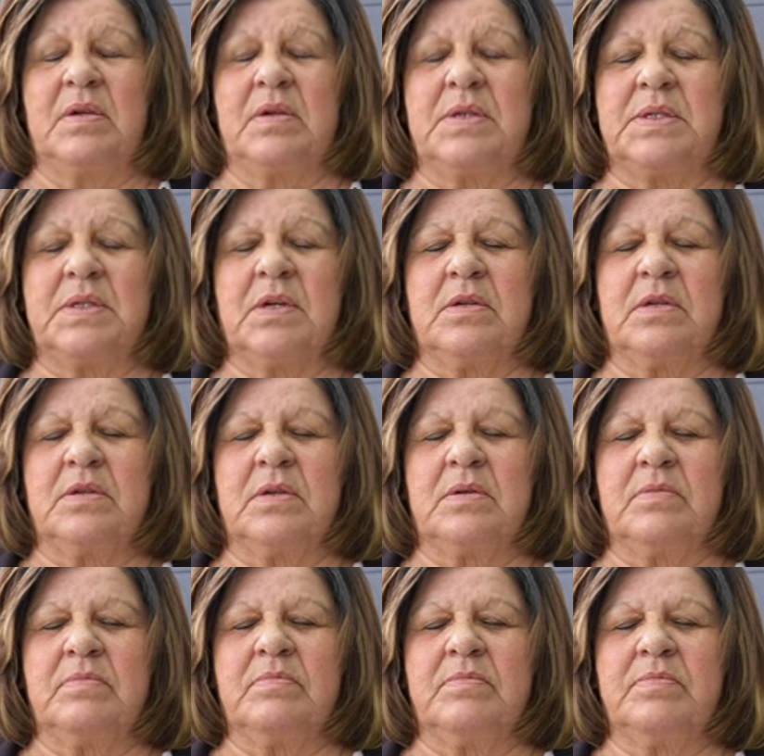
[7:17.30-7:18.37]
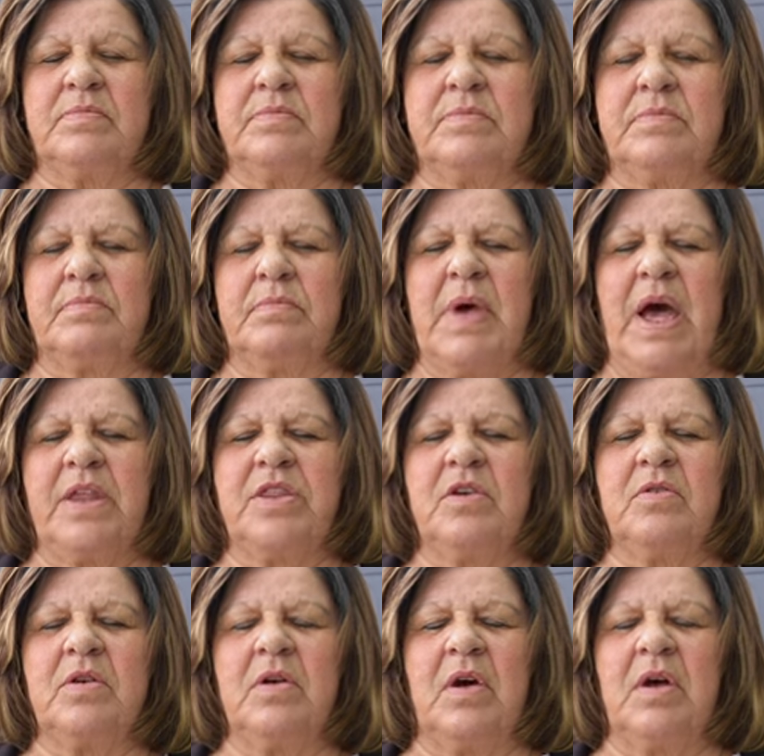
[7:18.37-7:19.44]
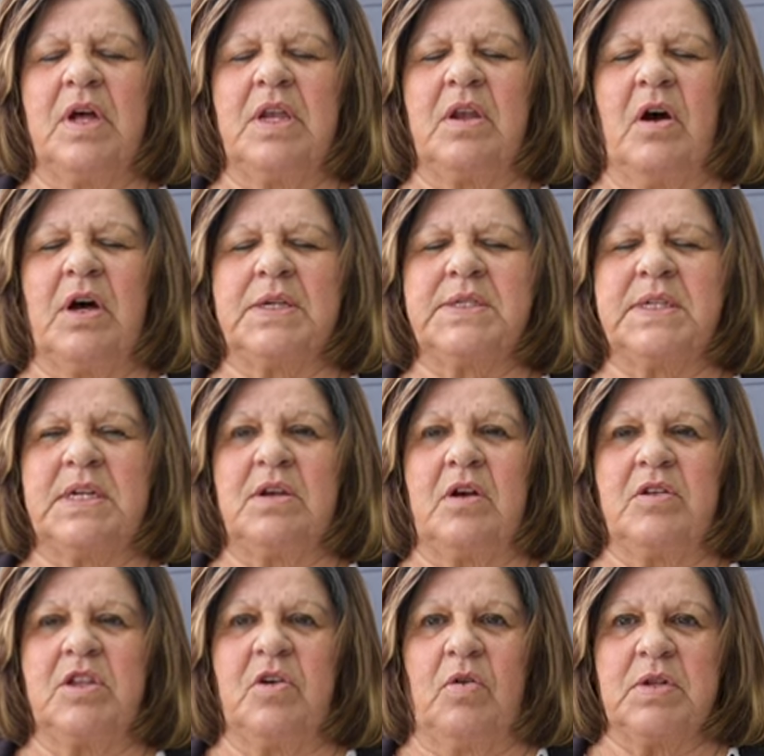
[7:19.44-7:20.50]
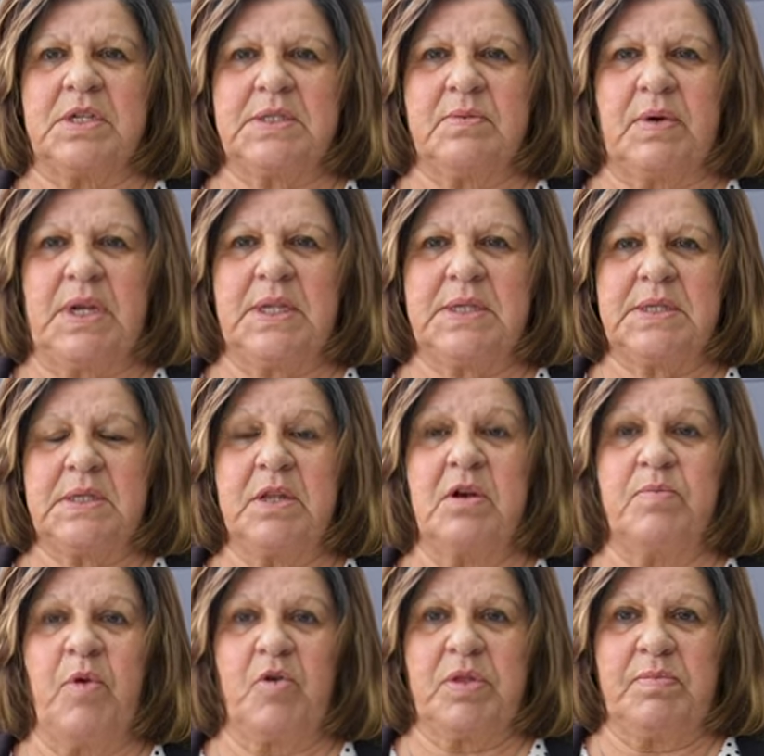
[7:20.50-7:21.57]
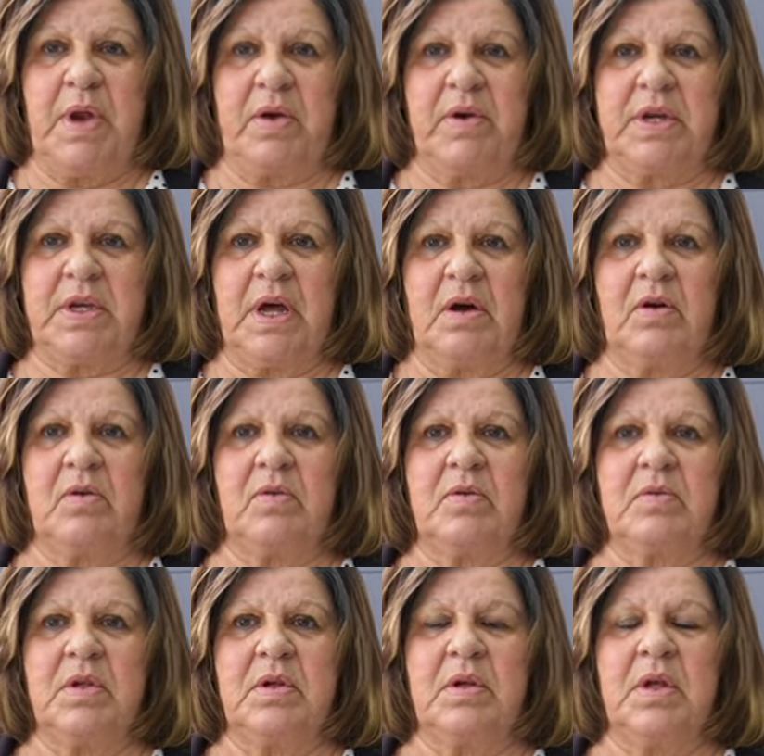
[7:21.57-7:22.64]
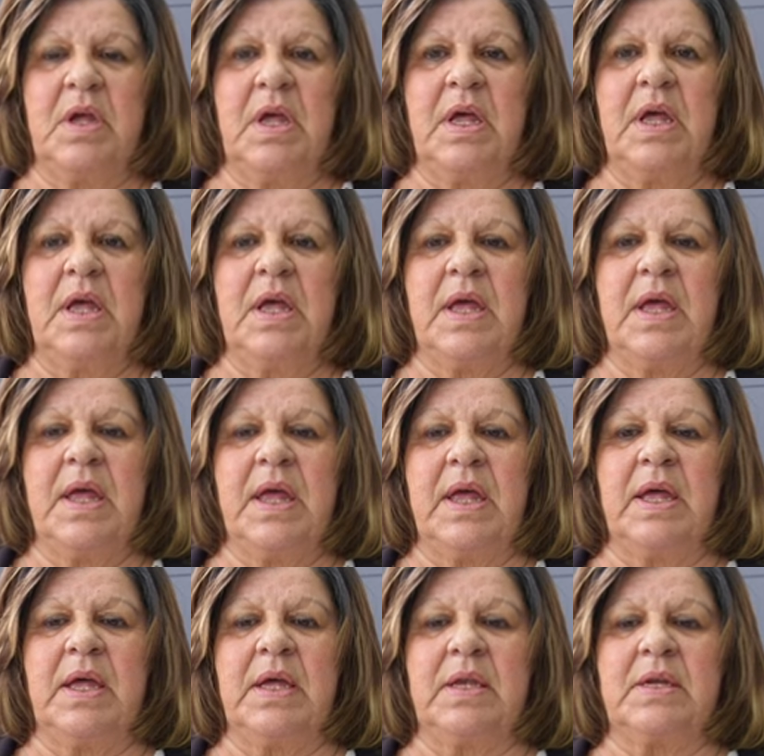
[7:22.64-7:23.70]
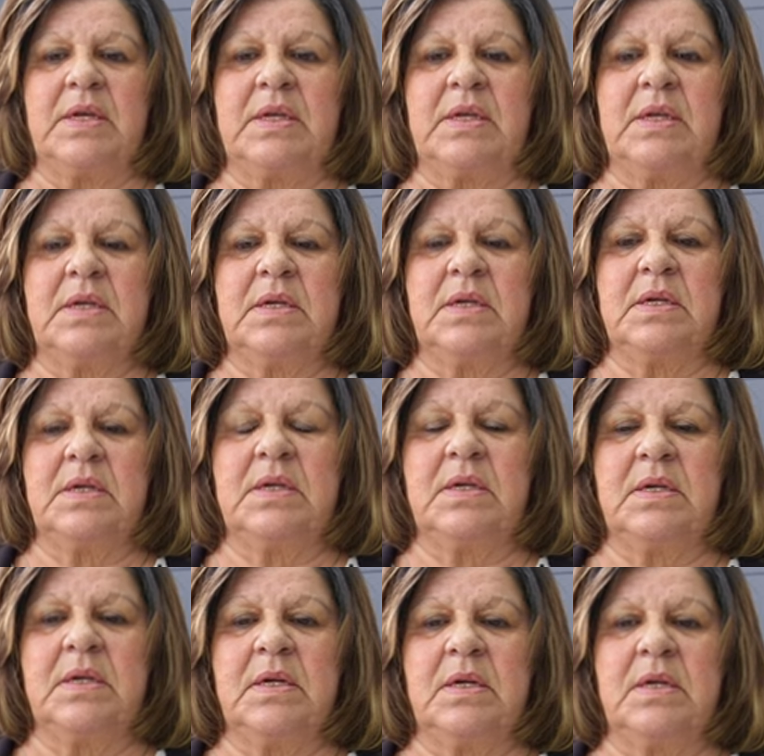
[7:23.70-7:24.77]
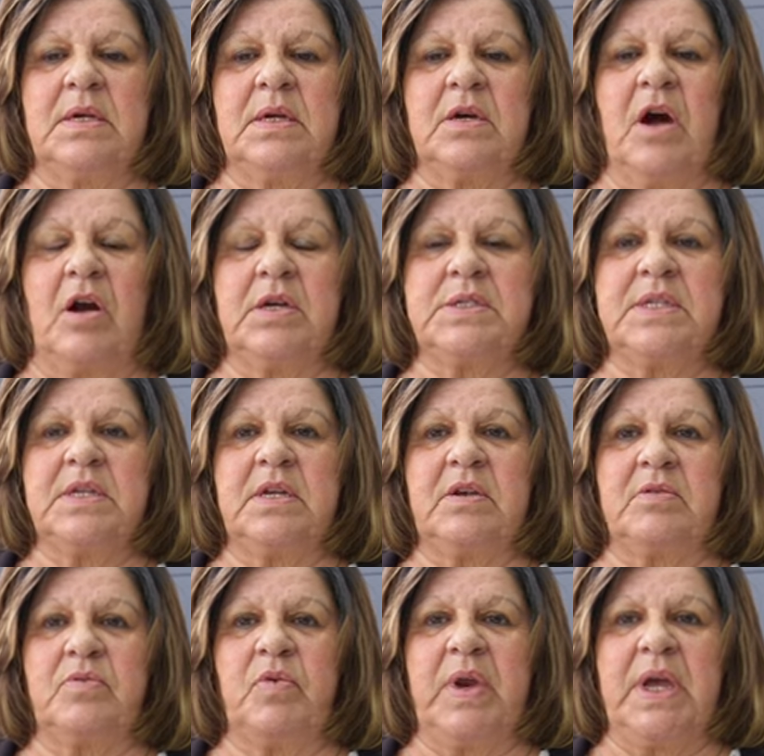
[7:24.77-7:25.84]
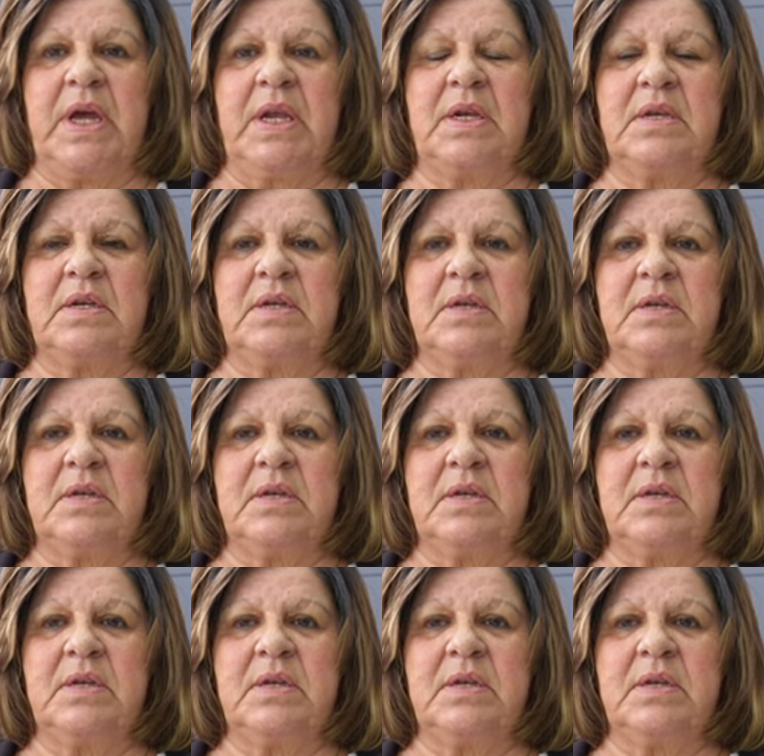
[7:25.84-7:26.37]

There's Matthew and Austin are the oldest ones. They're both married now. And Carson and Regan.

Problem:
Using the records above, retype everything exactly except the pictures.

Final answer:
[7:17.30-7:18.37]
[7:18.37-7:19.44]
[7:19.44-7:20.50]
[7:20.50-7:21.57]
[7:21.57-7:22.64]
[7:22.64-7:23.70]
[7:23.70-7:24.77]
[7:24.77-7:25.84]
[7:25.84-7:26.37]

There's Matthew and Austin are the oldest ones. They're both married now. And Carson and Regan.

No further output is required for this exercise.